Saturday, 30 April 2016

Installing Spark/Pyspark


In this post, I will summarize the steps to install Spark and calling its libraries in a Python stand alone application.  Hopefully, this guide will help those who are just starting and will save them time in solving problems that I have faced when doing the installation. The installation was done in Ubuntu 14. Below are the steps:

1 - Installing Anaconda Python (Optional): Ubuntu comes shipped with Python 2.7. I usually use Anaconda for python, as it comes with many Python modules. If you have decided to install Anaconda, make sure to change PATH and PYTHONPATH environment variables to point to Anconda directory

2 - Installing Java: I used Orcale java from here. Download and extract the file in the folder ( /usr/local/lib )  using this command

     sudo tar -zxvf jre-8u77-linux-x64.tar.gz

set the PATH and JAVA_HOME variables to point to java folder:

sudo echo "export PATH=$PATH:/usr/local/lib/jre-8u77-linux-x64/bin" >> /etc/profile

sudo echo "export JAVA_HOME=/usr/local/lib/jre-8u77-linux-x64" >> /etc/profile

logout and login again to activate the profile file

Note: You need to download the correct version of java for your system. Otherwise you might get error.

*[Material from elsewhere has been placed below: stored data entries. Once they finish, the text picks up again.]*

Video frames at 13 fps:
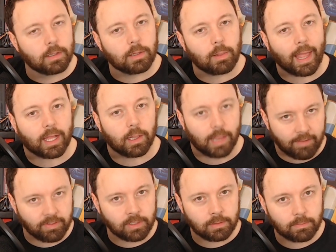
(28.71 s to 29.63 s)
like
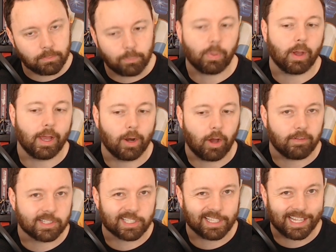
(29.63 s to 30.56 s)
11, but
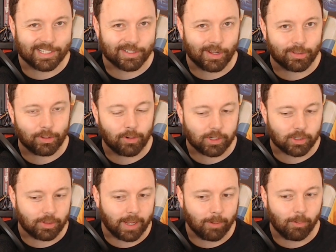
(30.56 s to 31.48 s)
obviously that's not the
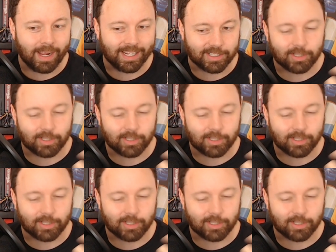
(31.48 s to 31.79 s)
direction they went.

3 - Installing Scala: Download Scala and place it in /usr/local/lib, extract the tar file using the following command.

     sudo tar -zxvf  scala-2.11.8.tgz

Add SPARK_HOME to the profile file

sudo echo "export SPARK_HOME=/usr/local/lib/scala-2.11.8" >> /etc/profile

4 - Installing Spark:Download from here. Extract it in /usr/local/lib as below:

     sudo tar -zxvf  spark-1.6.1-bin-hadoop2.6.tgz

      Add Spark Python directory to $PATH and $PYTHONPATH:

    echo 'export PATH=$PATH:/usr/local/lib/spark-1.6.1-bin-hadoop2.6/bin' >>  /etc/profile
    echo 'export PYTHONPATH=$PYTHONPATH:/usr/local/lib/spark-1.6.1-bin-hadoop2.6/lib/python' >> /etc/profile

That is it ! You can start pyspark from the command line using pyspark.

 5 - Setting ipython for pyspark. It is quite convenient to use interactive python (ipython) for testing pieces of codes. Assuming you have ipython, you can create a ipython profile for spark. A profile is a directory containing configuration and runtime files, such as logs, connection info for the parallel apps, and your IPython command history.

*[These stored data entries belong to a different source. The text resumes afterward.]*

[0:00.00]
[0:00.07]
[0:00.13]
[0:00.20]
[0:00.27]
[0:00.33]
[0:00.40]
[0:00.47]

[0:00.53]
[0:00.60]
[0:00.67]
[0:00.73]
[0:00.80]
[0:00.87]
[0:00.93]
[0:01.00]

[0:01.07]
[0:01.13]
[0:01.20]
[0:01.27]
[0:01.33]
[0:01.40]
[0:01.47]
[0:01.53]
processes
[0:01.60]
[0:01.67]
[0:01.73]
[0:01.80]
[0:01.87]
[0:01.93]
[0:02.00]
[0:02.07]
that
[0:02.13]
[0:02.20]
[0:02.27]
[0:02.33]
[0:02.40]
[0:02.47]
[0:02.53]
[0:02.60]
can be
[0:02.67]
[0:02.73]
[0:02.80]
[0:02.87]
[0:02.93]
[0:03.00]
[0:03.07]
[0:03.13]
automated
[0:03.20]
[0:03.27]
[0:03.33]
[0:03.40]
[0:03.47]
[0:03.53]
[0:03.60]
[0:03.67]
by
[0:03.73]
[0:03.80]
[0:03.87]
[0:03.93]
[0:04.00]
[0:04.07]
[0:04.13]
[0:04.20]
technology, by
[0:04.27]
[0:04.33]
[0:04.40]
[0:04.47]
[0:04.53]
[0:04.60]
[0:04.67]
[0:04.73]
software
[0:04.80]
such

ipython profile create pyspark

To test, start ipython --profile=pyspark

6 - Installing mysql-connector for Java: Download mysql-connector for java from here. Extract the file to (/usr/share/java). You also need to change spark config file spark-defaults.conf, as follows:

spark.driver.extraClassPath        /usr/share/java/mysql-connector-java.jar
 


7 - Simple Python application: In this step, below is a simple python application that calls spark modules. This application, will open a connection to  a local database and retrieve a table. 


from pyspark import SparkConf, SparkContext, SQLContext

def get_table(details={}):
  
        conf = SparkConf().setMaster('local').setAppName('Test')
        sc = SparkContext(conf=conf)
        sqlc = SQLContext(sc)
        table = sqlc.read.format("jdbc").options(
                          url=details["url"],
                          driver="com.mysql.jdbc.Driver",
                          dbtable=details["table"],
                          user="user",
                          password="password")
      
        return table

if __name__ == '__main__':
    conn_details = {'url':"jdbc:mysql://localhost:3306/employees","table":"employees"}
  
    table = get_table(conn_details)
   


That is it !